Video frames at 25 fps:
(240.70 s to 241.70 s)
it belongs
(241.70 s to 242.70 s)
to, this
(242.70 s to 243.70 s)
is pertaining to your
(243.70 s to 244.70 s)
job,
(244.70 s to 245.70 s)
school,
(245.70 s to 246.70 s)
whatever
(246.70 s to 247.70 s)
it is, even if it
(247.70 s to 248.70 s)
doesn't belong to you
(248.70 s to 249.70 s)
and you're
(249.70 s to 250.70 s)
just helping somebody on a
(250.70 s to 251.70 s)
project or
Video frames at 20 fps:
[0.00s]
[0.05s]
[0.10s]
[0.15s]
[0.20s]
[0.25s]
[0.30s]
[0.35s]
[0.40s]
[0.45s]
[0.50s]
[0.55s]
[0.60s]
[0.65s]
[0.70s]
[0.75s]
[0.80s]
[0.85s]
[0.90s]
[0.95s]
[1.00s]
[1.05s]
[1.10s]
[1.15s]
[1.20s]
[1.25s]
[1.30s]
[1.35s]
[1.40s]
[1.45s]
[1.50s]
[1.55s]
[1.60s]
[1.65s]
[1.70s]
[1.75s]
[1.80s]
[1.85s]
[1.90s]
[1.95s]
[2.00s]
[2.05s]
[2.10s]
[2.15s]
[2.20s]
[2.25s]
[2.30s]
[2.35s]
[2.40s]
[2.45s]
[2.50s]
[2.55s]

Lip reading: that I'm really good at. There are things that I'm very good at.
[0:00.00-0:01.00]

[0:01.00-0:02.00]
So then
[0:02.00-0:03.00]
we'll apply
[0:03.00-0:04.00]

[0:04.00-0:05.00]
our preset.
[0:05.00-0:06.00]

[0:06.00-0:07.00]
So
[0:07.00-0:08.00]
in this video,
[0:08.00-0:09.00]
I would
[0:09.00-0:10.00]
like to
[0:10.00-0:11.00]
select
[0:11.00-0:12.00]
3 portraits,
_ _ _ _ _ _ _
## Try it
Copy, from the material, each line that holds the string "frames".

## Task output
Video frames at 25 fps:
Video frames at 20 fps:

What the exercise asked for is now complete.